On Saturday, I finished Team of Rivals and while looking at my calendar noticed that it was also Lincoln’s birthday this week. What better way to celebrate his birthday than to analyze his speeches and letters? I downloaded the 7 volume set containing his speeches, letters, and essays from Project Gutenberg and spent a few hours on Sunday cleaning the text and writing a parsing script. On Monday, I started analyzing the text to see if I could make sense of it.
I was able to get 1,458 documents containing almost 16,500 sentences and a little over 547,000 words. I tried getting the date each letter was written or speech was given but was only able to get it for 60% of the documents. That was enough to get some insights.
Number of speeches/letters by year
I suspect a lot of his early writing and speeches and were lost since they just weren't preserved as well as his later speeches and letters
Trend of phrases
I wanted to examine the phrases that he most commonly used over time in order to see whether there were any noticeable changes and whether they meant something. Turns out there was some interesting stuff here that's highlighted in green.
- Slavery - There are references to slavery across the entire date range with the Dred Scott decision and the Missouri Compromise appearing as common phrases in the 1850s.
- Civil War Generals - You can trace the career of the generals during the Civil War based on their mentions.
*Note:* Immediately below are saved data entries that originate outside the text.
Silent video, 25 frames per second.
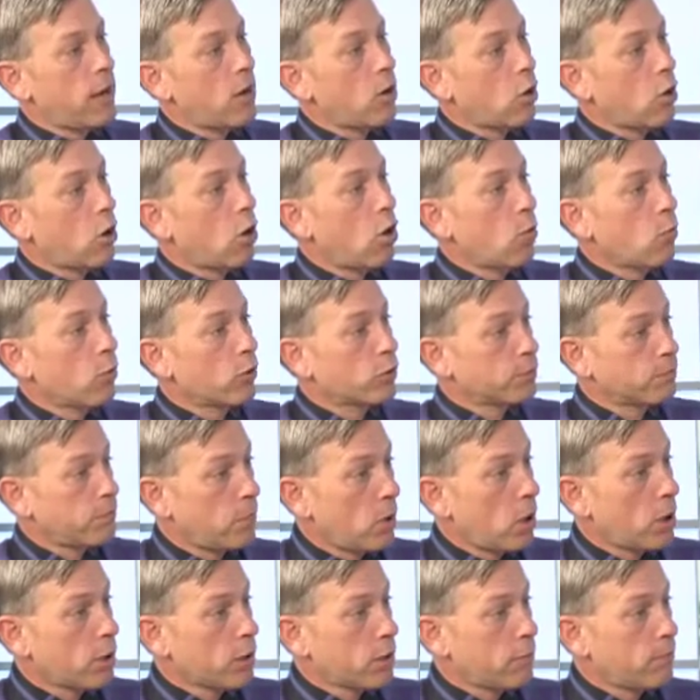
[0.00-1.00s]
are
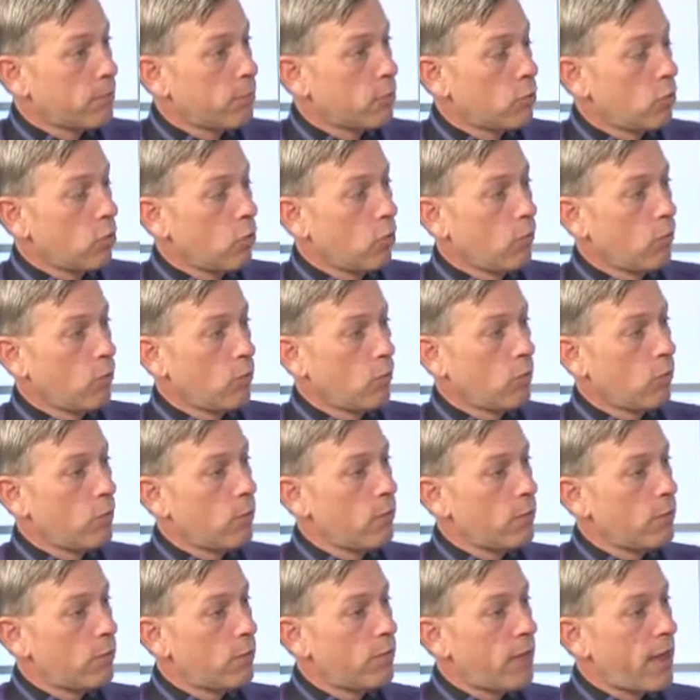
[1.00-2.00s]
responsible
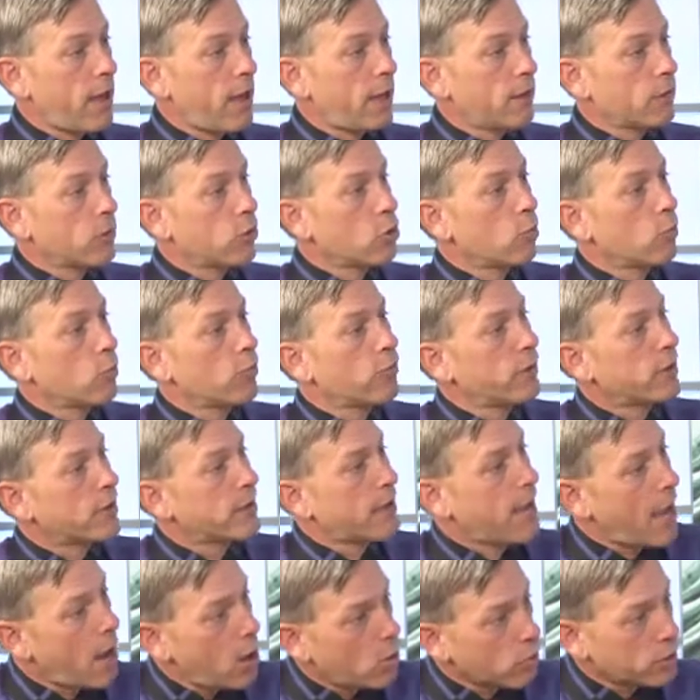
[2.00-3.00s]
that, you know, the
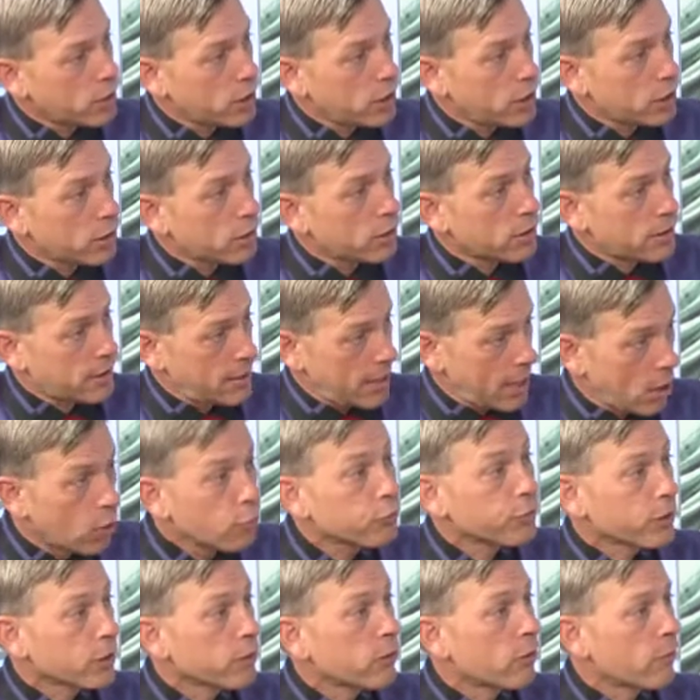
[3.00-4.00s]
counties
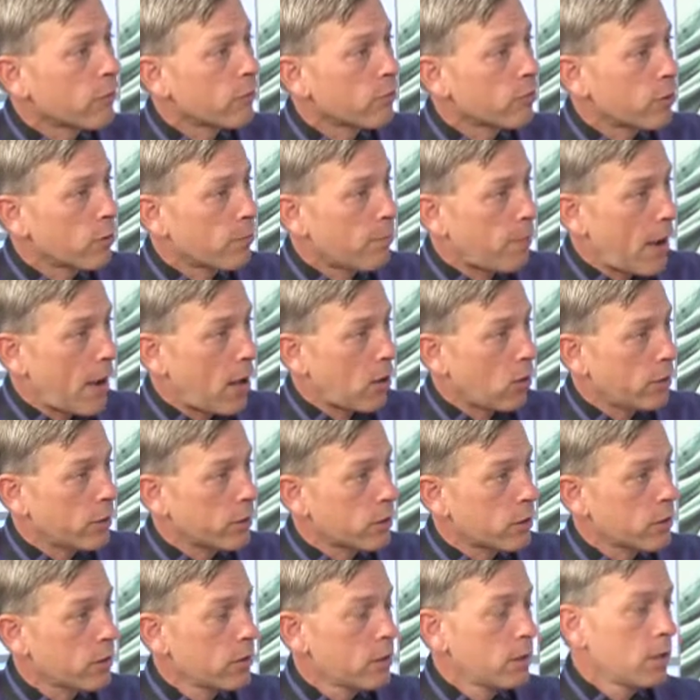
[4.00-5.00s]
count their, their
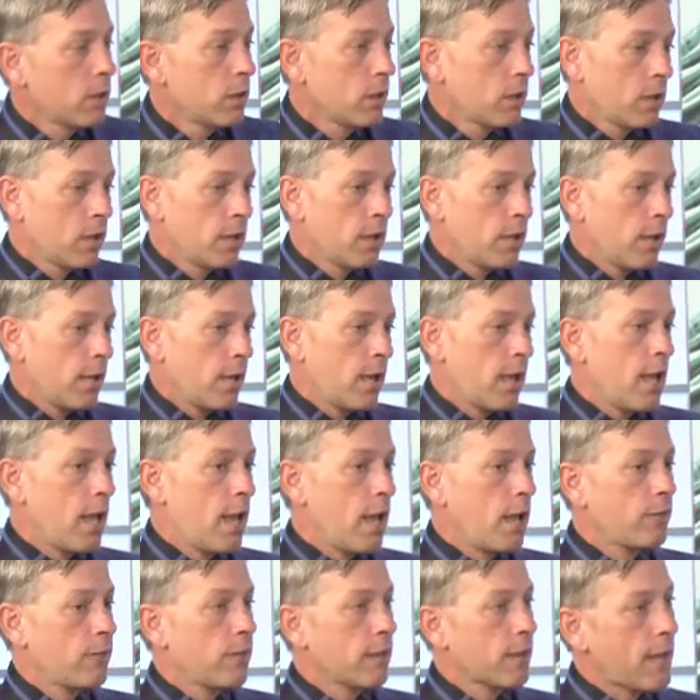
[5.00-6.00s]
ballots
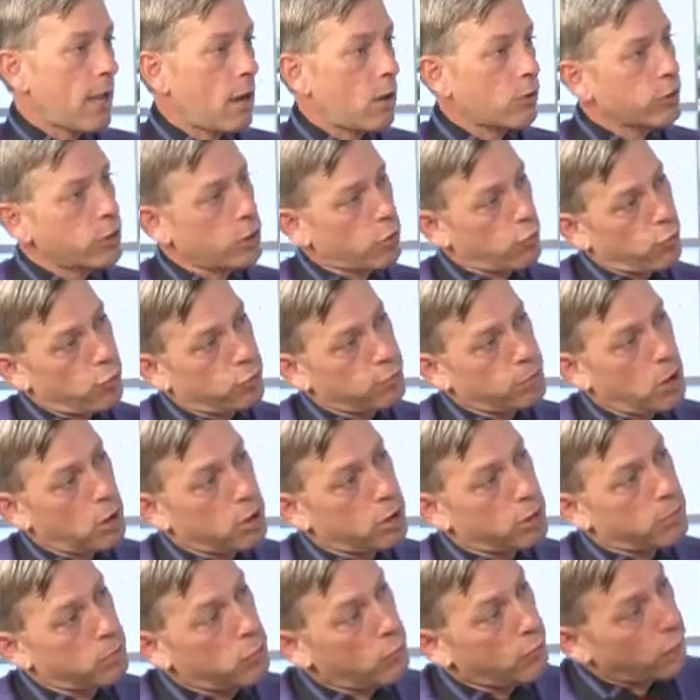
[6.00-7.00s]
and the counties are
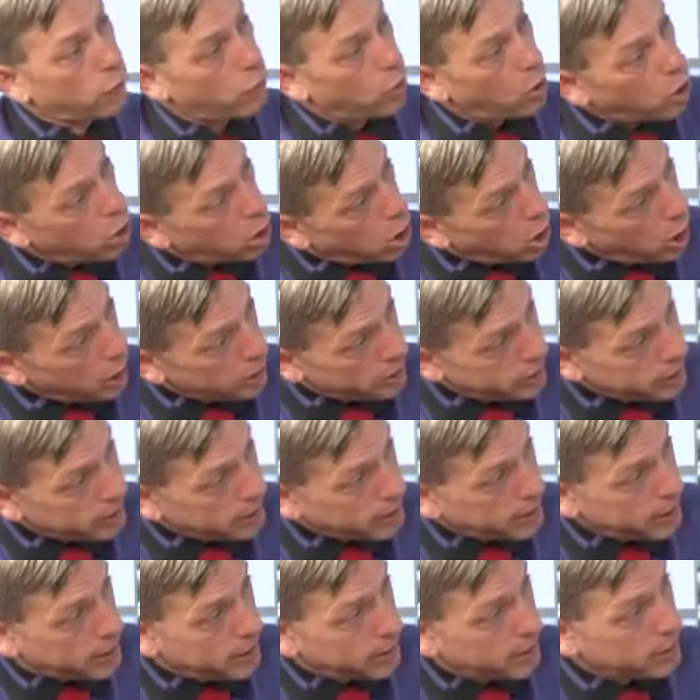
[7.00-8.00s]
responsible for
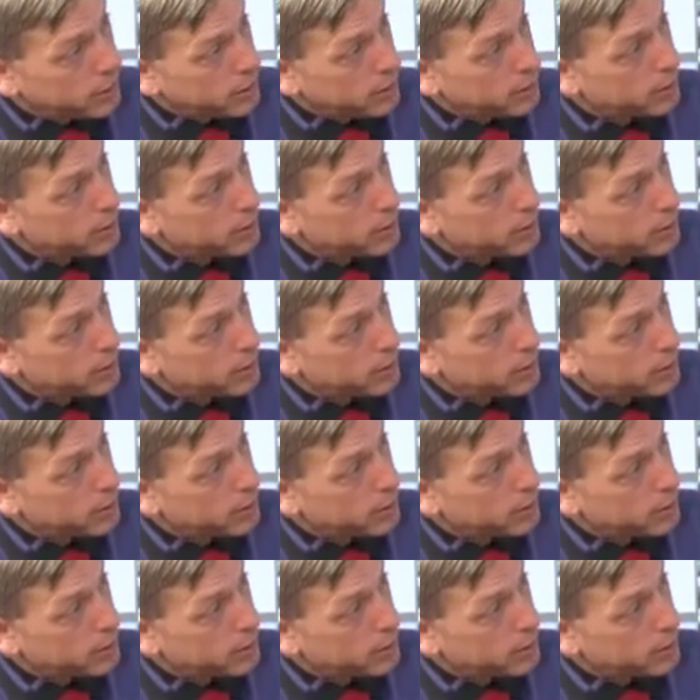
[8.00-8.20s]
auditing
General Hooker was mentioned in 1862 and 1863; General Meade in 1863 and 1864; and General Grant in 1864 and 1865. This echoes history: General Hooker was replaced by General Meade in 1863 with General Grant being in command of the Union Army in October of 1863.
- The Presidency - When Lincoln was elected president in 1860, he started finishing his letters with the phrase "Lincoln, President of." During the presidency we also see mentions of his cabinet: Stanton and Seward.
*The table below was generated by looking at the top 20 three word phrases used in each year range and then consolidated into a top 100 list across the entire dataset. The X indicates that the phrase was in the top 20 three word phrases for that year range. I highlighted the interesting rows in green.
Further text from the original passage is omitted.